Segment Open
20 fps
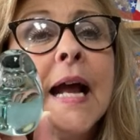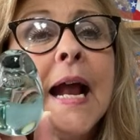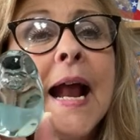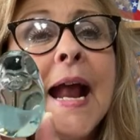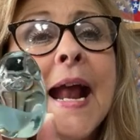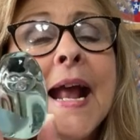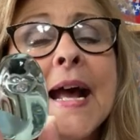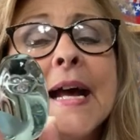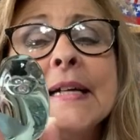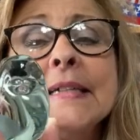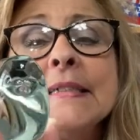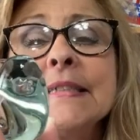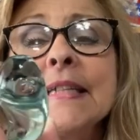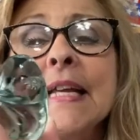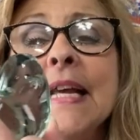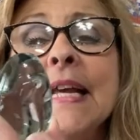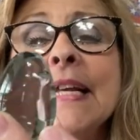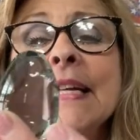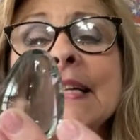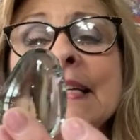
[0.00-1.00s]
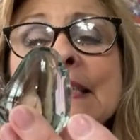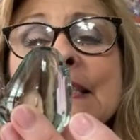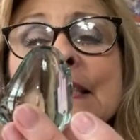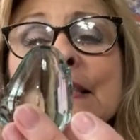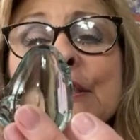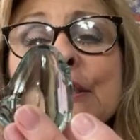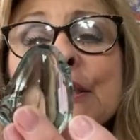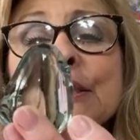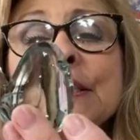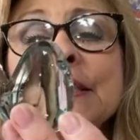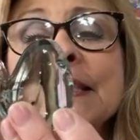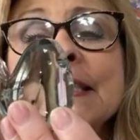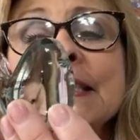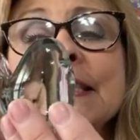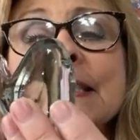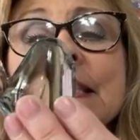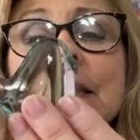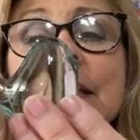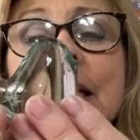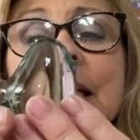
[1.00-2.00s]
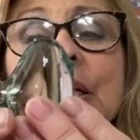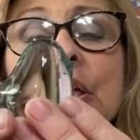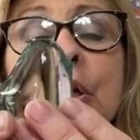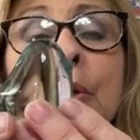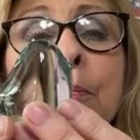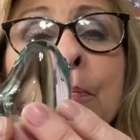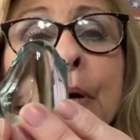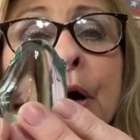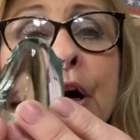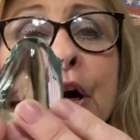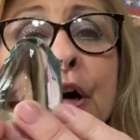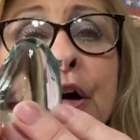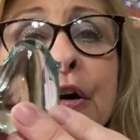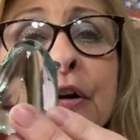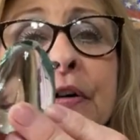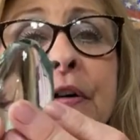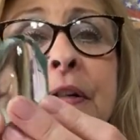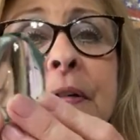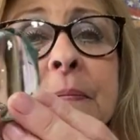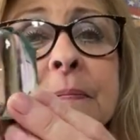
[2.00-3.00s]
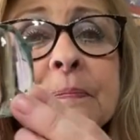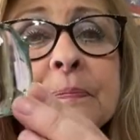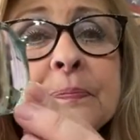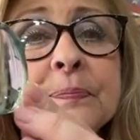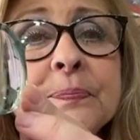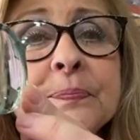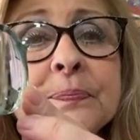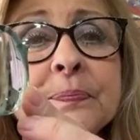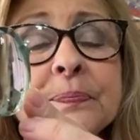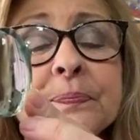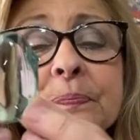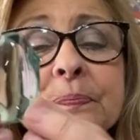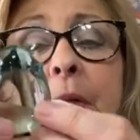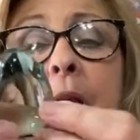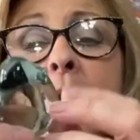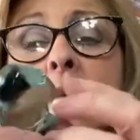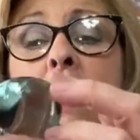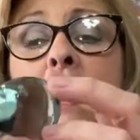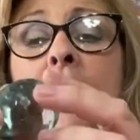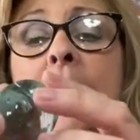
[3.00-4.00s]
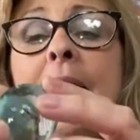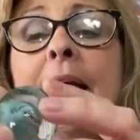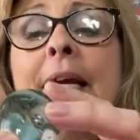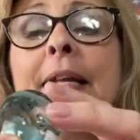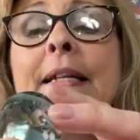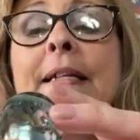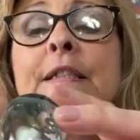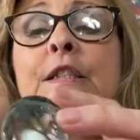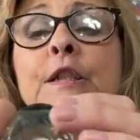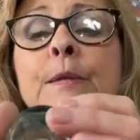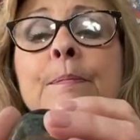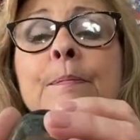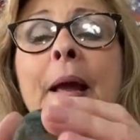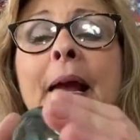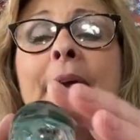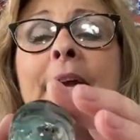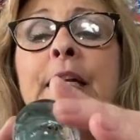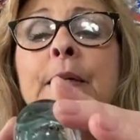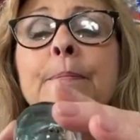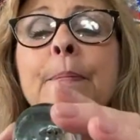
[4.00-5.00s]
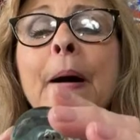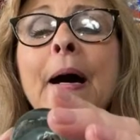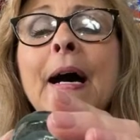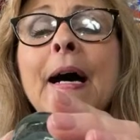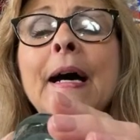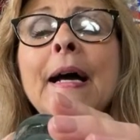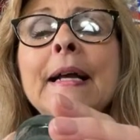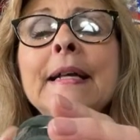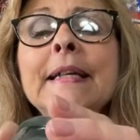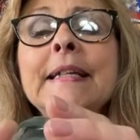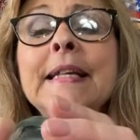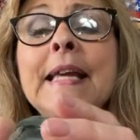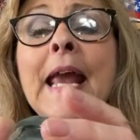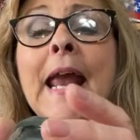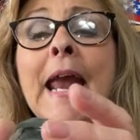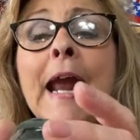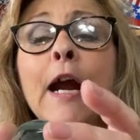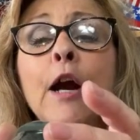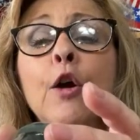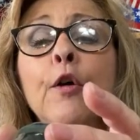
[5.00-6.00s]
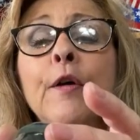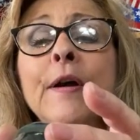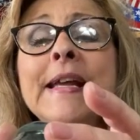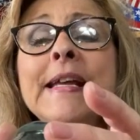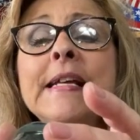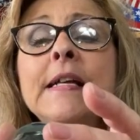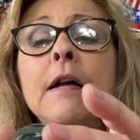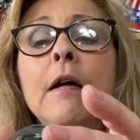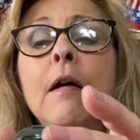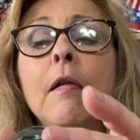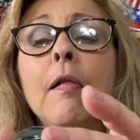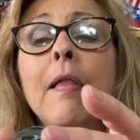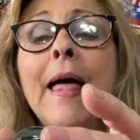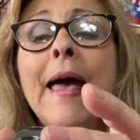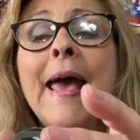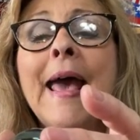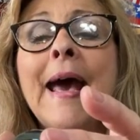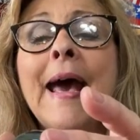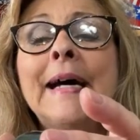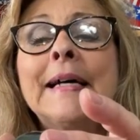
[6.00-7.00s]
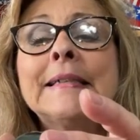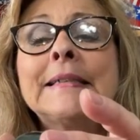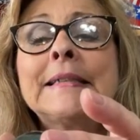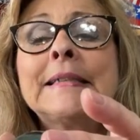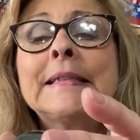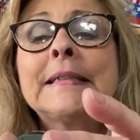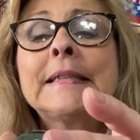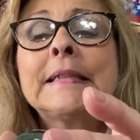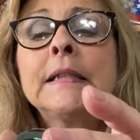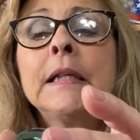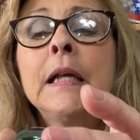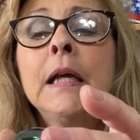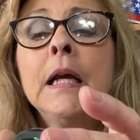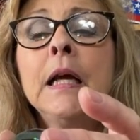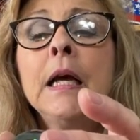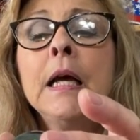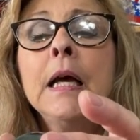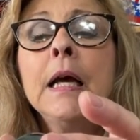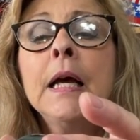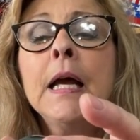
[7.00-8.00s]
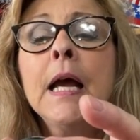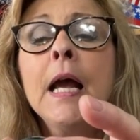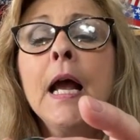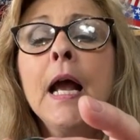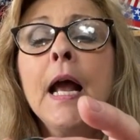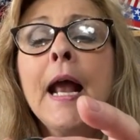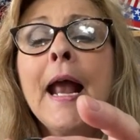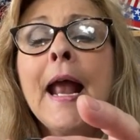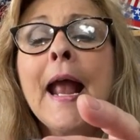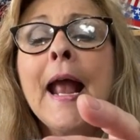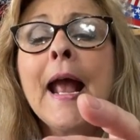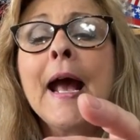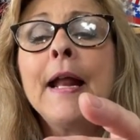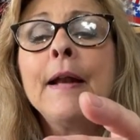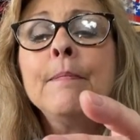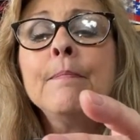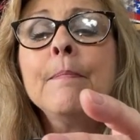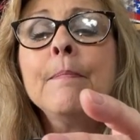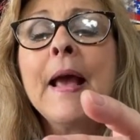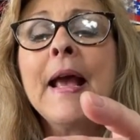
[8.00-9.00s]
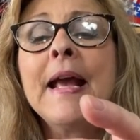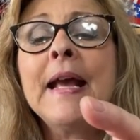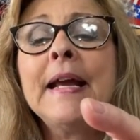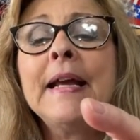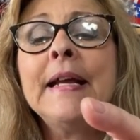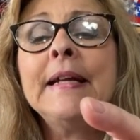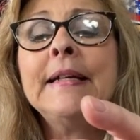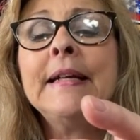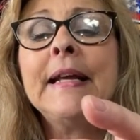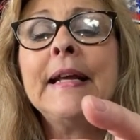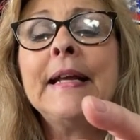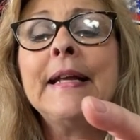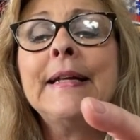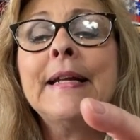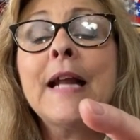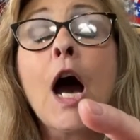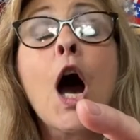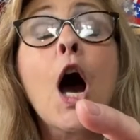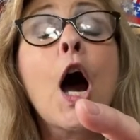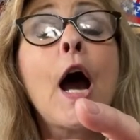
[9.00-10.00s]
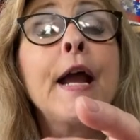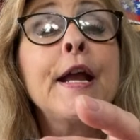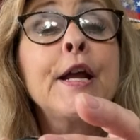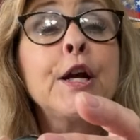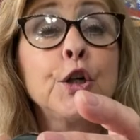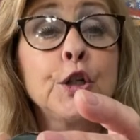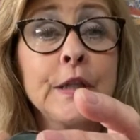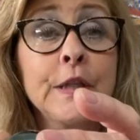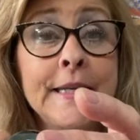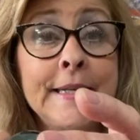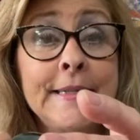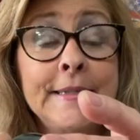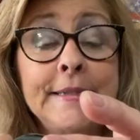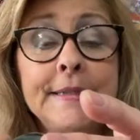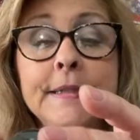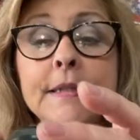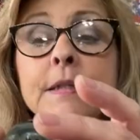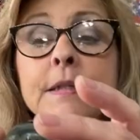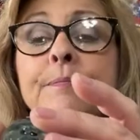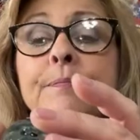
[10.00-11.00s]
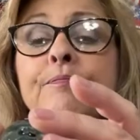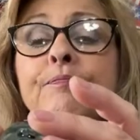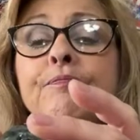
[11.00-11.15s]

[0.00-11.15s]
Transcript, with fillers: And it is just this little bird. It is made by Kerry Glass, handmade in Ireland.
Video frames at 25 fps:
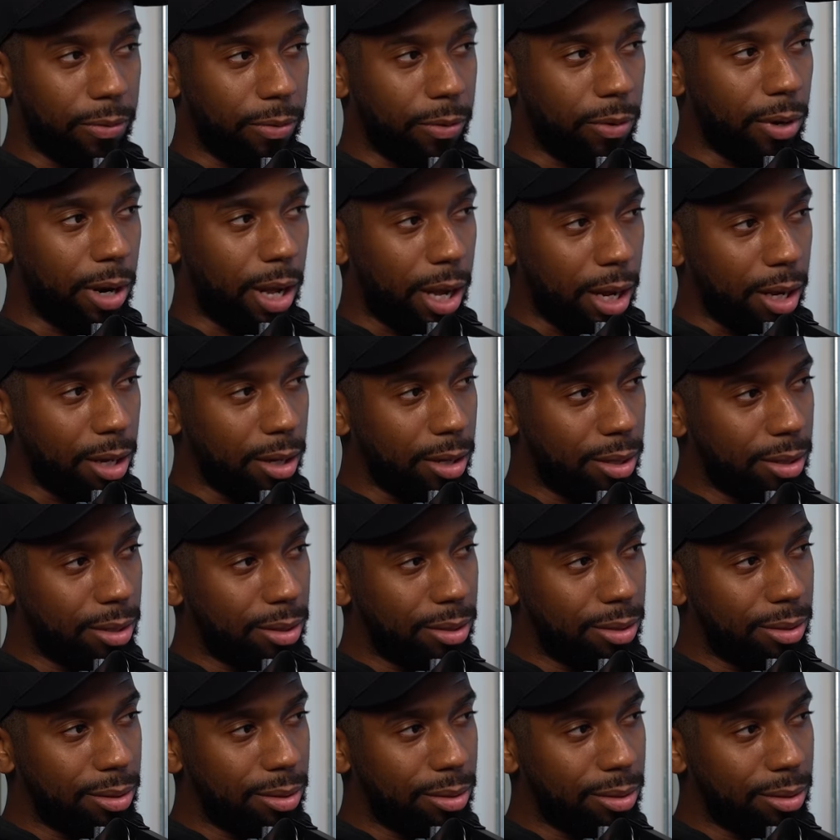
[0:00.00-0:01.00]
I feel like
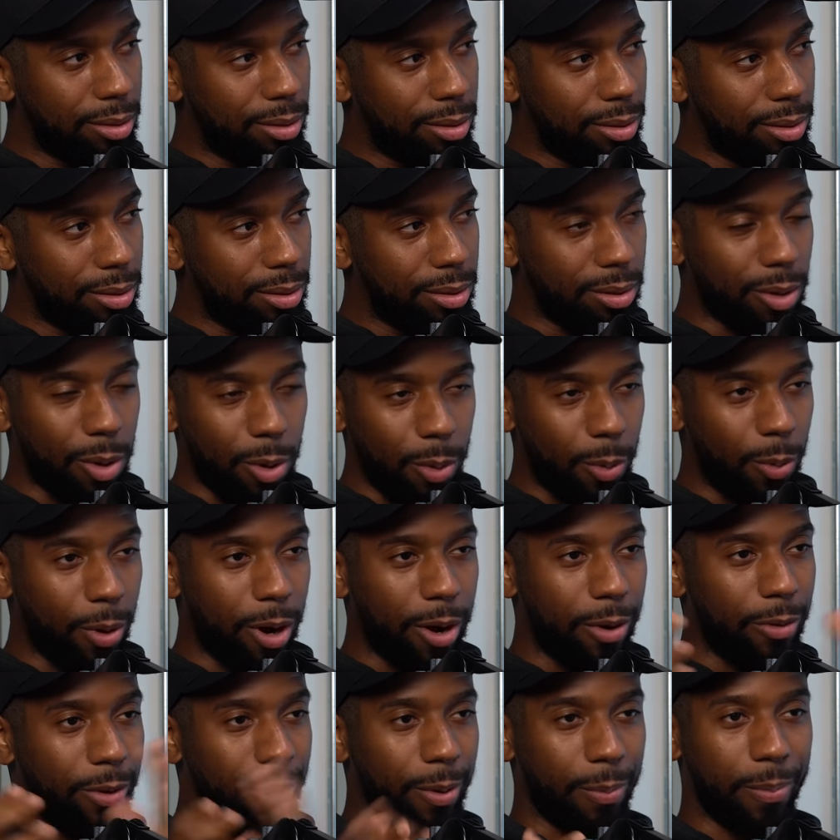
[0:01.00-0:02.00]
don't
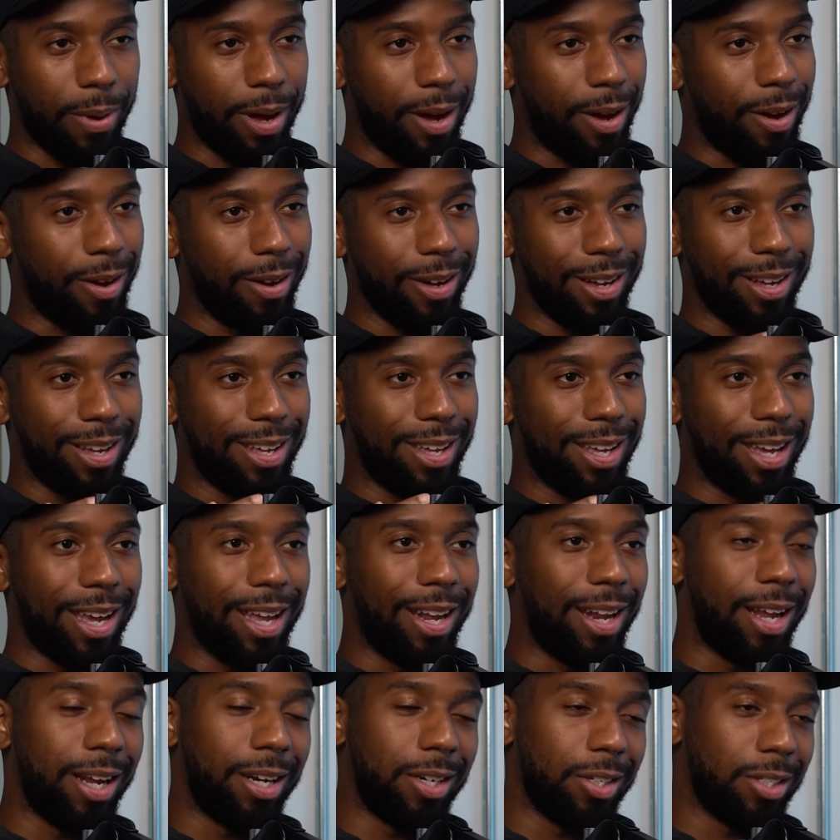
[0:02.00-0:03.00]
worry about
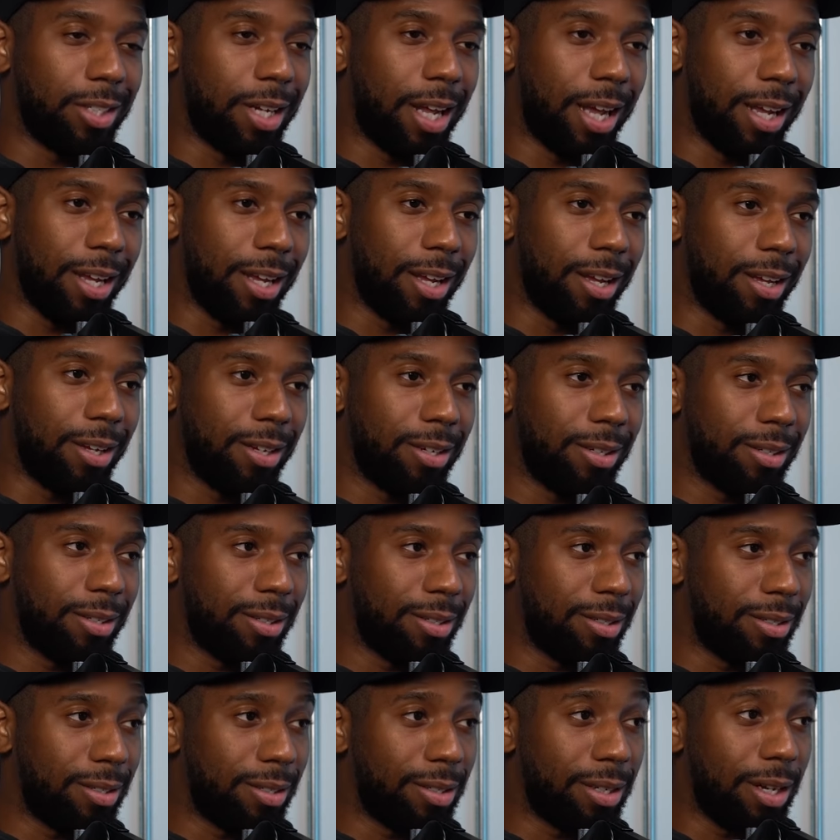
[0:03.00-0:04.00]
getting hench. Like, yeah,
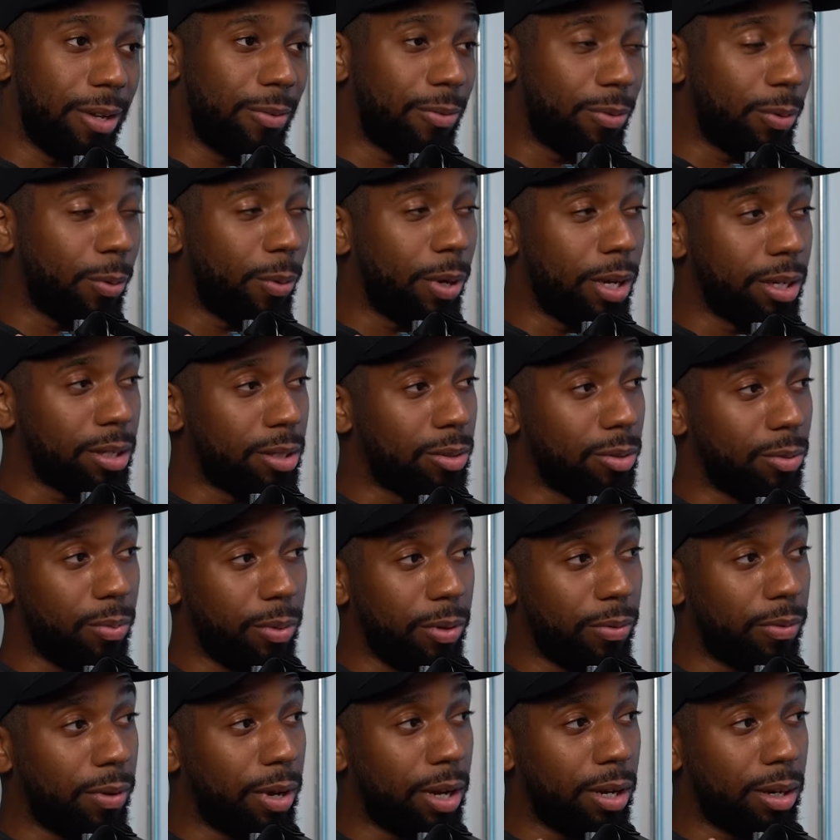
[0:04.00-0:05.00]
just yeah. lift the weights and you'll
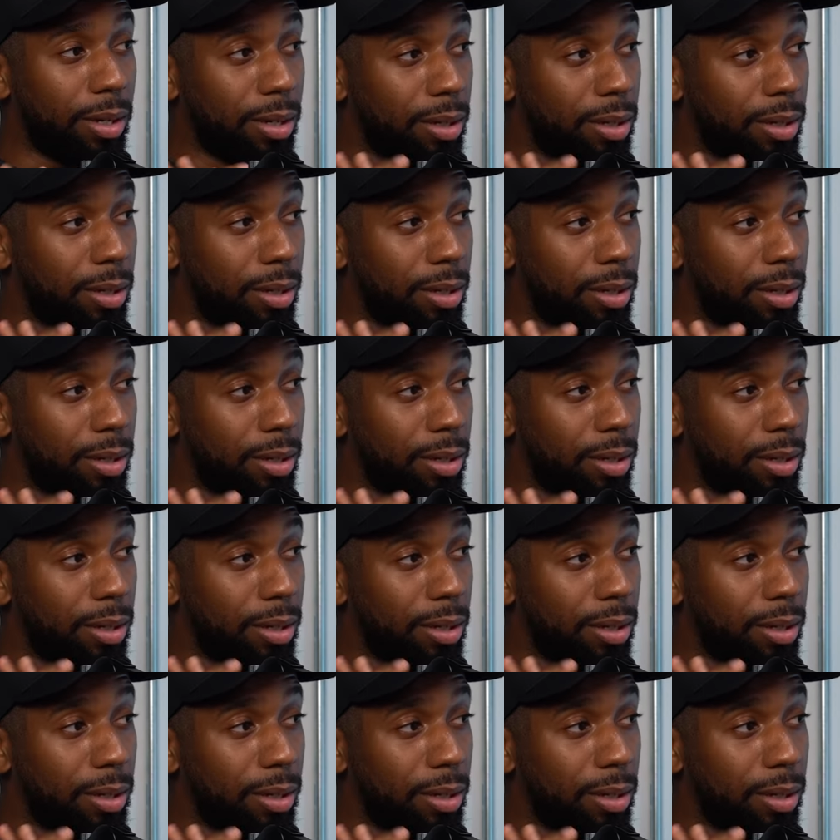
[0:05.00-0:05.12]
be fine. I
Segment Closed
→ **Work instructions**: Output, exactly and only: the line containing "[7.00-8.00s]", the last line of the listing above, and every line in between. Leave the pictures out.

→ **Answer section**:
[7.00-8.00s]
[8.00-9.00s]
[9.00-10.00s]
[10.00-11.00s]
[11.00-11.15s]

[0.00-11.15s]
Transcript, with fillers: And it is just this little bird. It is made by Kerry Glass, handmade in Ireland.
Video frames at 25 fps:
[0:00.00-0:01.00]
I feel like
[0:01.00-0:02.00]
don't
[0:02.00-0:03.00]
worry about
[0:03.00-0:04.00]
getting hench. Like, yeah,
[0:04.00-0:05.00]
just yeah. lift the weights and you'll
[0:05.00-0:05.12]
be fine. I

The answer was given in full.